After that we went to bed because neither of us could think of what else to do. I stared at the coyotes that Billy had skinned and my mother had stretched on frames like ironing boards and hung on my bedroom wall, their inside-out skins shining in the moonlight, their dark eyeholes watching me. Outside a coyote howled. When one coyote howls,
he sounds like many coyotes, a chorus in himself. He howls at the moon and jumps up when he howls, cries for the joy of it. His cries, and yipes fill the night. I became breathless in my terror of the coyotes. I waited for them to attack. It was a long time before I slept. The coyotes entered my dreams; they growled at me. Their weight made the floorboards groan. A darkness crossed the window and fell on my chest. When I cried out, the coyotes put their claws over my mouth. They lifted my nightgown. They rubbed their wet tails between my legs and over my belly. They told me to keep quiet. I hid my dream self in the darkest corner of my room and watched the shadows of the coyotes suck the breath from my body. When they had their fill, the shadows sighed deeply, came together, and took the form of my father. He lifted his weight from my body and left the room. At dawn I woke to the sound of my mother stoking the fire and Nora climbing through the window.

“It’s all right,” she whispered.

I relaxed and made room for her. She held me and stroked my back.

“What’re you doing here?” I said. “It’s Christmas morning, don’t you know?”

“Caught lots of coyotes, eh?” she said, looking at the coyote skins hanging on the walls.

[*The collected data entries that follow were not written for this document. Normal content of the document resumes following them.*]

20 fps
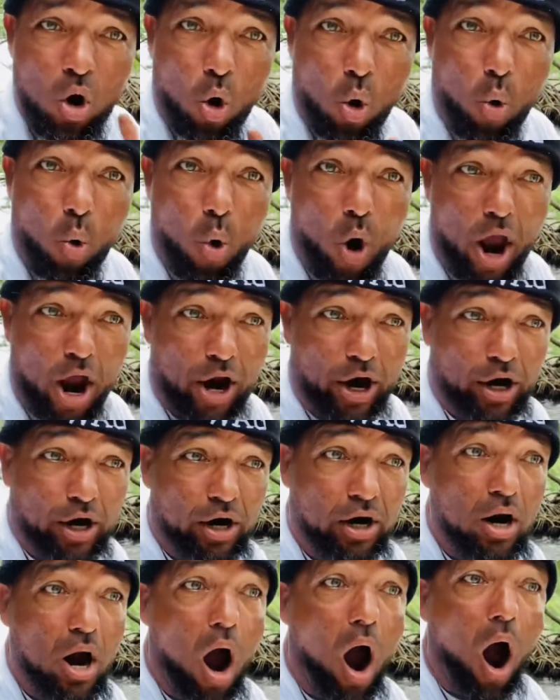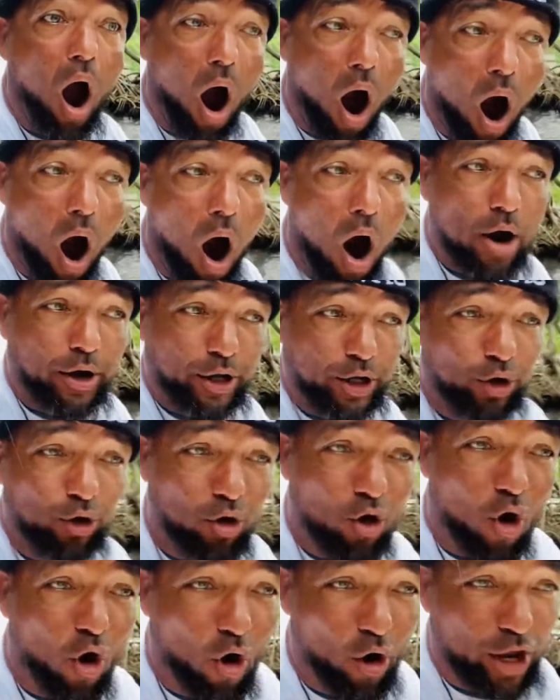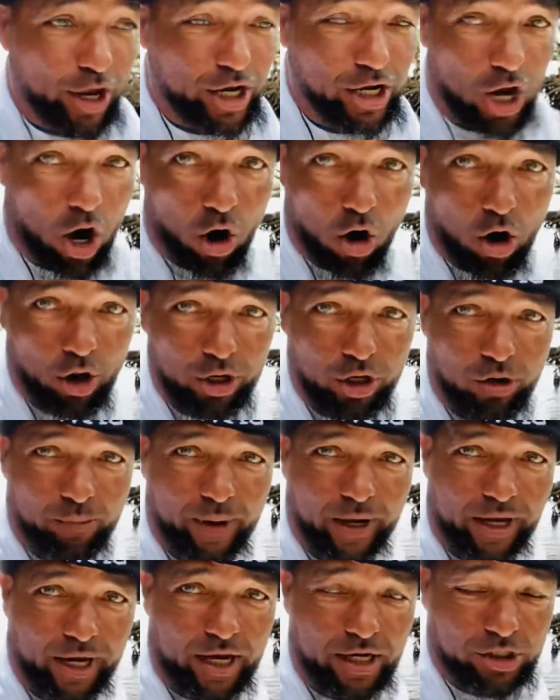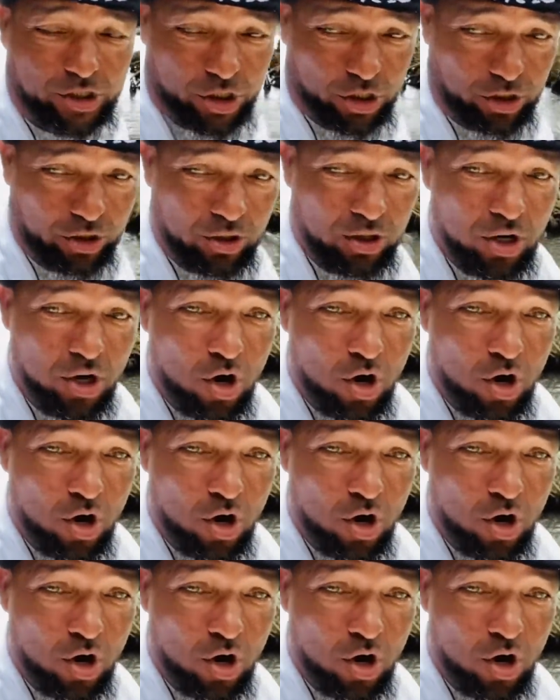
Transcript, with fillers: Where are you going on your vacation?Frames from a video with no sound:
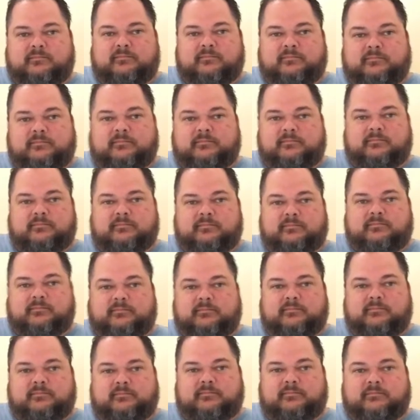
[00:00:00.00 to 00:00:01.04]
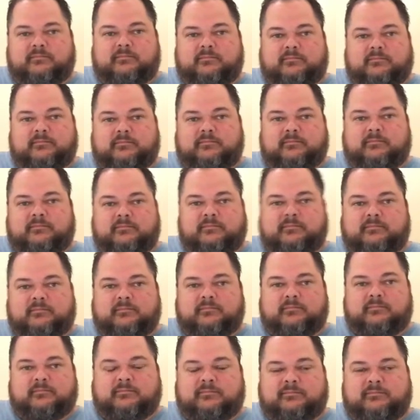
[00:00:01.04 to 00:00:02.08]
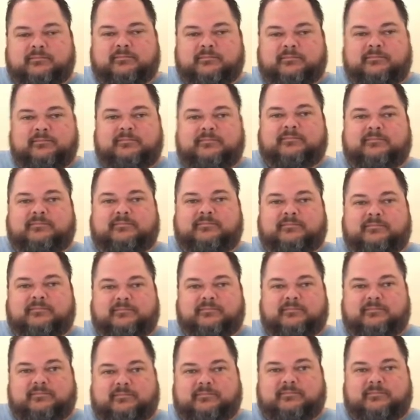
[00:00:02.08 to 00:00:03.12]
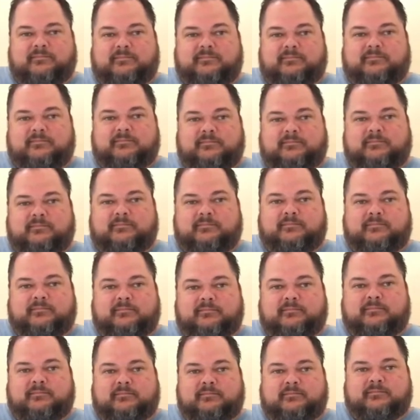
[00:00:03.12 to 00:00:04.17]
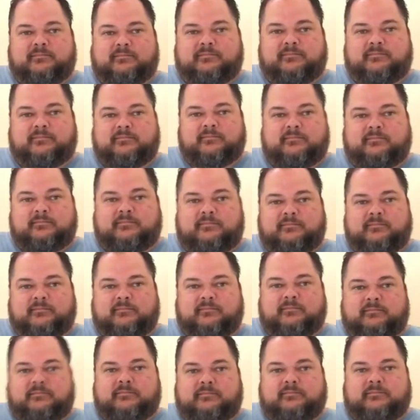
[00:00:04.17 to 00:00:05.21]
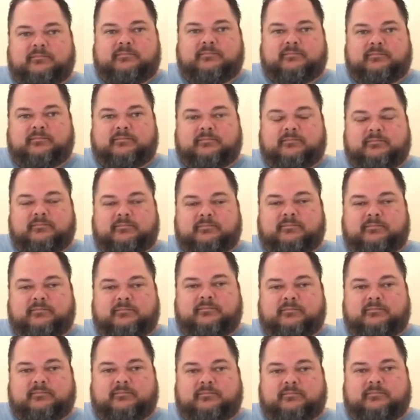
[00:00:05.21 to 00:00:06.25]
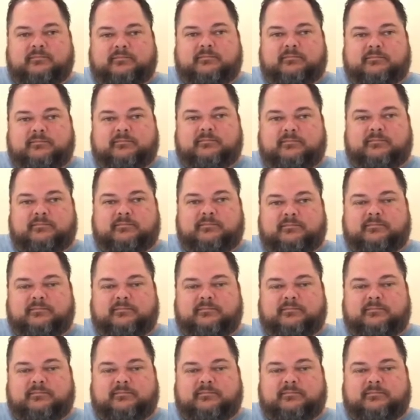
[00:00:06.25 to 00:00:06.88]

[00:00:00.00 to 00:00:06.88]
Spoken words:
The person shown says nothing.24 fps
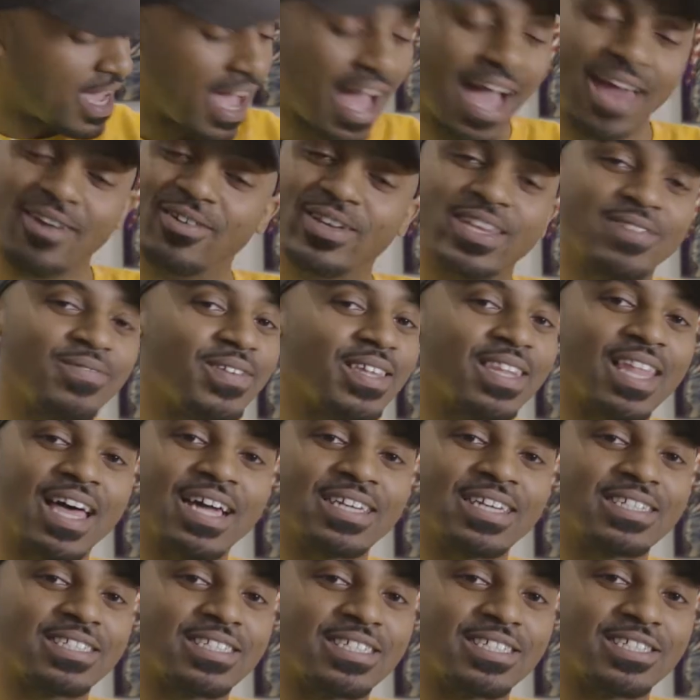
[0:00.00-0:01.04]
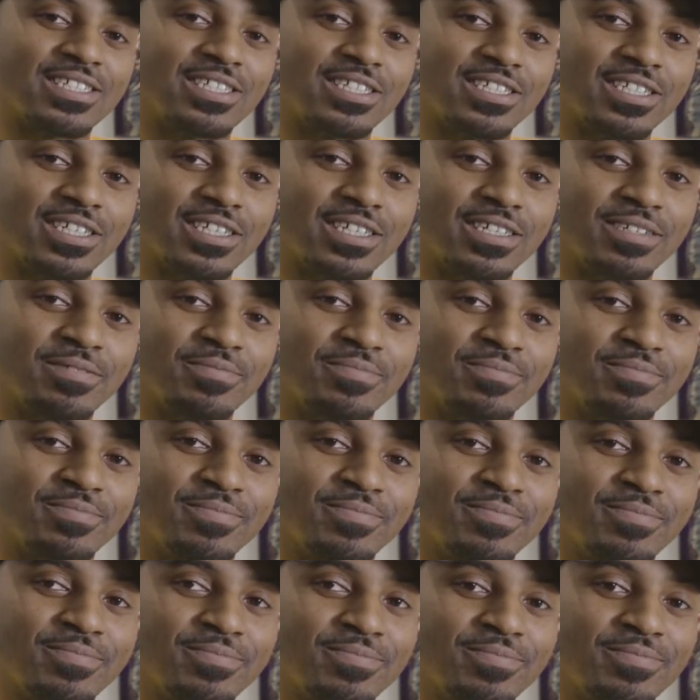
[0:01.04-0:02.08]
I don't even like this shit.
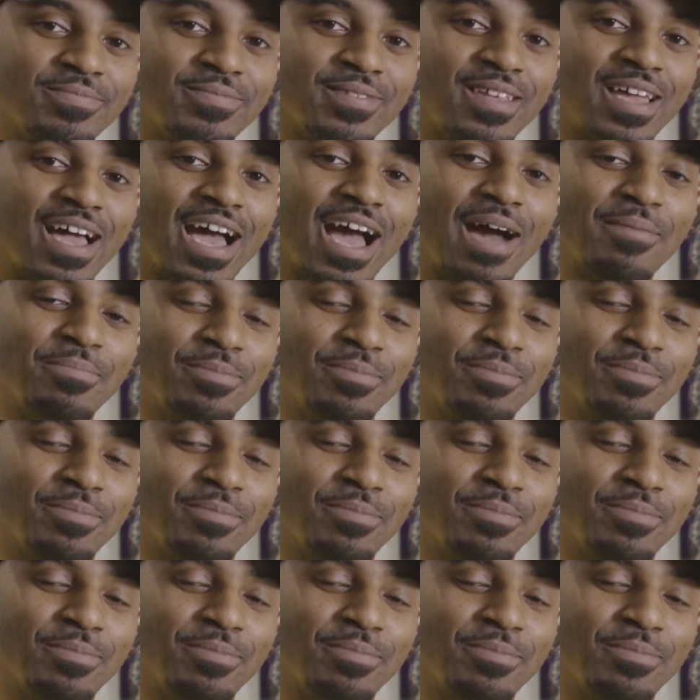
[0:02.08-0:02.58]
I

“I hate them. They smell. They scare me half to death. They came into my dreams last night.”

Nora rocked me and sang quietly, and my spirit began to fill again. I woke as if from sleep, and was surprised to find her there, singing. When Nora finished the song, she combed my hair with her fingers, as my mother used to when I was a small child. I became aware of my mother, listening at the door. After a moment she moved away.

Nora fingered the fat Christmas stocking hanging from the end of my bed. She said, “Your mother loves you.”

I didn’t answer.

“You hear when your father’s coming back?”

“No,” I said. “Mum won’t talk about it. She tries to act like nobody knows where he is. Everybody knows.”

Nora said, “At least your mother doesn’t yell. My mother yells. Boy, does she yell.”

We laughed and Nora tickled me. I fought her and we fell from the
bed. Her necklace tinkled and flashed. She let me up and we sat against the bed. She took my hand.

“You have hair like Rita Hayworth,” she said.

We looked at each other for a long time, until my mother called out, “Breakfast!”

I got up quickly, ahead of Nora. She caught my ankle and made me trip. I grabbed the loop of her jeans as she ran to the door and the room filled with light from her bells. We tumbled into the kitchen red-faced and giggling. My mother gave me a look and we quieted down and sat like proper ladies while my mother poured us both tea and set a plate in front of us. When we were done eating, my mother and I emptied the contents of our stockings — oranges, candy, trinkets, and little books — onto the kitchen table.

“Aren’t you spending Christmas with your family?” said my mother.

“They’re coming here,” said Nora. “Granny, Mum, and everybody.”